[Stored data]
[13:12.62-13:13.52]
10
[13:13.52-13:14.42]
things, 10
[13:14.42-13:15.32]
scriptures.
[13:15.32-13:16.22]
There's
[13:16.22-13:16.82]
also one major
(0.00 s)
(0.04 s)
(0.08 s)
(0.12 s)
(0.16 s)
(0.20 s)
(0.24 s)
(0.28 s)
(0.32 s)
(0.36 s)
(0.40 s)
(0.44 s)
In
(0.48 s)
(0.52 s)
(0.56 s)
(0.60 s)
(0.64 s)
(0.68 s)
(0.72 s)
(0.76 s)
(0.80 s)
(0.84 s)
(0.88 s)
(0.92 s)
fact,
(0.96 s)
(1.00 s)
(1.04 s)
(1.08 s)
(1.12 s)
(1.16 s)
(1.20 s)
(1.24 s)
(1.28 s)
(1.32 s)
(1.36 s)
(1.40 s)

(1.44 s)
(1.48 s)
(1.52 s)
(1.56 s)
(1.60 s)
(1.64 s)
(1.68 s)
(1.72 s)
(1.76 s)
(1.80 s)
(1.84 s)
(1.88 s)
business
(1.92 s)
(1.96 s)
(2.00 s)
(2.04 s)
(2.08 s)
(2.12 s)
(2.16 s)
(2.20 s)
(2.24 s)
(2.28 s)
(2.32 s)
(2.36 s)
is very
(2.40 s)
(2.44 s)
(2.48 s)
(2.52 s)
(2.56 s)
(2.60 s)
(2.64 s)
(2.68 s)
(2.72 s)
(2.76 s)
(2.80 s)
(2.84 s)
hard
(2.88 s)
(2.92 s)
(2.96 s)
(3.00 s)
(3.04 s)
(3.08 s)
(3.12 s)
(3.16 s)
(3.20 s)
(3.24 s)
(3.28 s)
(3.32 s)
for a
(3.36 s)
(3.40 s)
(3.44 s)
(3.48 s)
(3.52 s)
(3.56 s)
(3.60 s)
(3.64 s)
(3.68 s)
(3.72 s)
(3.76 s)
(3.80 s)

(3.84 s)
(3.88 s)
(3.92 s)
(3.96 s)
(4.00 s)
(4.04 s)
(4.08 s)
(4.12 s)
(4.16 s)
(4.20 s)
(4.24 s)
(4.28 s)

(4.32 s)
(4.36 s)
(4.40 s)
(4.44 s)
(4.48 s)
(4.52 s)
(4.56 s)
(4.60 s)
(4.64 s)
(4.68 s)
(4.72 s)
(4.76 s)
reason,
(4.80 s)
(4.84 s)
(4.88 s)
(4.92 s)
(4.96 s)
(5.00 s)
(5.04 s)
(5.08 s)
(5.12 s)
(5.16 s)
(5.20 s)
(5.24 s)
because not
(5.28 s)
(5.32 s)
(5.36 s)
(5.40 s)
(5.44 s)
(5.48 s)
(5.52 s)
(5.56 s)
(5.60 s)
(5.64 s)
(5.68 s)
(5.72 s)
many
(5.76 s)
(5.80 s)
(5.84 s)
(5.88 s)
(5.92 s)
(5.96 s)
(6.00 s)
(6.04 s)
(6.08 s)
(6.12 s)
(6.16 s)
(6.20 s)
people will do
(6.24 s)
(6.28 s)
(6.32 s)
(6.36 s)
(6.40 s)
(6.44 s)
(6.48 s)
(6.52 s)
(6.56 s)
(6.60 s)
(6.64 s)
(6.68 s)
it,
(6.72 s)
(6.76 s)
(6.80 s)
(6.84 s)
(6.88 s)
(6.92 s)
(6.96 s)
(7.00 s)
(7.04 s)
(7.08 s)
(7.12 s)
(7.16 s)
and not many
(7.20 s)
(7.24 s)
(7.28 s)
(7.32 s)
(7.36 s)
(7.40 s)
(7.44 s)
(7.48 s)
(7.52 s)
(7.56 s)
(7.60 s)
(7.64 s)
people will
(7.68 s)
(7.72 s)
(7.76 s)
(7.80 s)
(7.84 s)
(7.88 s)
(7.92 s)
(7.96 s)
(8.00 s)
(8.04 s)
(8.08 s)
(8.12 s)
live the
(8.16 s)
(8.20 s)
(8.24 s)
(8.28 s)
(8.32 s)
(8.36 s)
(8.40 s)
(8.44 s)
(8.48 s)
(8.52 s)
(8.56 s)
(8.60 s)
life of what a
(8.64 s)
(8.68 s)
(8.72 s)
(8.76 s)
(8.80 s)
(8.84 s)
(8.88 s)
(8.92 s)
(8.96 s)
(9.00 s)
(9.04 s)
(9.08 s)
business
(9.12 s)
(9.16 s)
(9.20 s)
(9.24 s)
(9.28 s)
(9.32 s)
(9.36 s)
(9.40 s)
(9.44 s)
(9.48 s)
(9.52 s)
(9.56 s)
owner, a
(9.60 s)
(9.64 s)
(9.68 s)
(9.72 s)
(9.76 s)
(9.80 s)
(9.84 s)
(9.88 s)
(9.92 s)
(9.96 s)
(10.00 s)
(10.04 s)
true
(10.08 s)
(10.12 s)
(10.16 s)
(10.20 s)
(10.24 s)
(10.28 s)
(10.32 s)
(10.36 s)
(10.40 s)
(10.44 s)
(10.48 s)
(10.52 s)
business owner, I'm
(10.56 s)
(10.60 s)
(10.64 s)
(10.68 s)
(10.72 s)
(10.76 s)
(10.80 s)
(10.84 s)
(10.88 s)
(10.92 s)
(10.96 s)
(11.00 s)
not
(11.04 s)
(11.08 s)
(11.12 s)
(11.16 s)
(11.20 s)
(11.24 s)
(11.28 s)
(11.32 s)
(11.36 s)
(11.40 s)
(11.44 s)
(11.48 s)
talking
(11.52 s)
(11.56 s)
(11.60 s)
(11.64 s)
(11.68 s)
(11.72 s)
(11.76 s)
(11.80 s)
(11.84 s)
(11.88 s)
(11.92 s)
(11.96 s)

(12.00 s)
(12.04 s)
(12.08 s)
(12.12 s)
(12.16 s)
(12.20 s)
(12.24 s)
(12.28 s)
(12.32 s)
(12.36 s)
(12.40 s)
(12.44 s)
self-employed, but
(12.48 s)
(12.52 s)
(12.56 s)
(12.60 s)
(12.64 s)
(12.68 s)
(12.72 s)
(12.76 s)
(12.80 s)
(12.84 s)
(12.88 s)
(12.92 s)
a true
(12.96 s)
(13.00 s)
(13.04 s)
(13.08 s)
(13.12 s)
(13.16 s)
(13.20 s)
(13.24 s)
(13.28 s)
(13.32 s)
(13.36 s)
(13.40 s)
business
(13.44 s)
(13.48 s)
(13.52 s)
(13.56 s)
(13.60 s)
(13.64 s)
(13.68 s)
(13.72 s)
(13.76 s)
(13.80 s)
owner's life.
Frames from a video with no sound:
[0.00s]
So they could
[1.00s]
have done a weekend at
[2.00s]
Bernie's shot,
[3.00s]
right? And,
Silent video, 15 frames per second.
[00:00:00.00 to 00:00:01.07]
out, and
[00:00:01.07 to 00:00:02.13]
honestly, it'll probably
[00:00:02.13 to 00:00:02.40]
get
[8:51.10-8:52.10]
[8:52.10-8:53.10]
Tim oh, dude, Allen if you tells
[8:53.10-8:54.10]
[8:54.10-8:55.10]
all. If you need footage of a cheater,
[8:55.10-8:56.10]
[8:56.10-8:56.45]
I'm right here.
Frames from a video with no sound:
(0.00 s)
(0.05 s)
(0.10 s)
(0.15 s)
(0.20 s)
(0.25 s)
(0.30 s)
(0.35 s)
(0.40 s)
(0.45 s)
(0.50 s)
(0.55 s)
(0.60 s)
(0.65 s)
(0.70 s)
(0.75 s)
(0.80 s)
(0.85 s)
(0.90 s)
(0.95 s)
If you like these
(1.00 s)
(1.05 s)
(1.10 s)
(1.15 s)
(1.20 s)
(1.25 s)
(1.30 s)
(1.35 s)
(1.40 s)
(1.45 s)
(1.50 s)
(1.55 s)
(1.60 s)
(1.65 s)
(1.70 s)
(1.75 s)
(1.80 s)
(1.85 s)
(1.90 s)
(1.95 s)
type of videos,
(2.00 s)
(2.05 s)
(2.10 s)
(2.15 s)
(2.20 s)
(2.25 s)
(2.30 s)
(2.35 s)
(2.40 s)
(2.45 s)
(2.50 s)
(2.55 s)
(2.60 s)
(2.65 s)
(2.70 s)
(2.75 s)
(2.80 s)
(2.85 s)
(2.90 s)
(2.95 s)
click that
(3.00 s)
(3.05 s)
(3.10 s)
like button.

GOAL OF THE EXERCISE
Exactly the lines from the one containing "[8:55.10-8:56.10]" through the end of the records above should be returned, with both ends kept.

ANSWER TO THIS EXERCISE
[8:55.10-8:56.10]
[8:56.10-8:56.45]
I'm right here.
Frames from a video with no sound:
(0.00 s)
(0.05 s)
(0.10 s)
(0.15 s)
(0.20 s)
(0.25 s)
(0.30 s)
(0.35 s)
(0.40 s)
(0.45 s)
(0.50 s)
(0.55 s)
(0.60 s)
(0.65 s)
(0.70 s)
(0.75 s)
(0.80 s)
(0.85 s)
(0.90 s)
(0.95 s)
If you like these
(1.00 s)
(1.05 s)
(1.10 s)
(1.15 s)
(1.20 s)
(1.25 s)
(1.30 s)
(1.35 s)
(1.40 s)
(1.45 s)
(1.50 s)
(1.55 s)
(1.60 s)
(1.65 s)
(1.70 s)
(1.75 s)
(1.80 s)
(1.85 s)
(1.90 s)
(1.95 s)
type of videos,
(2.00 s)
(2.05 s)
(2.10 s)
(2.15 s)
(2.20 s)
(2.25 s)
(2.30 s)
(2.35 s)
(2.40 s)
(2.45 s)
(2.50 s)
(2.55 s)
(2.60 s)
(2.65 s)
(2.70 s)
(2.75 s)
(2.80 s)
(2.85 s)
(2.90 s)
(2.95 s)
click that
(3.00 s)
(3.05 s)
(3.10 s)
like button.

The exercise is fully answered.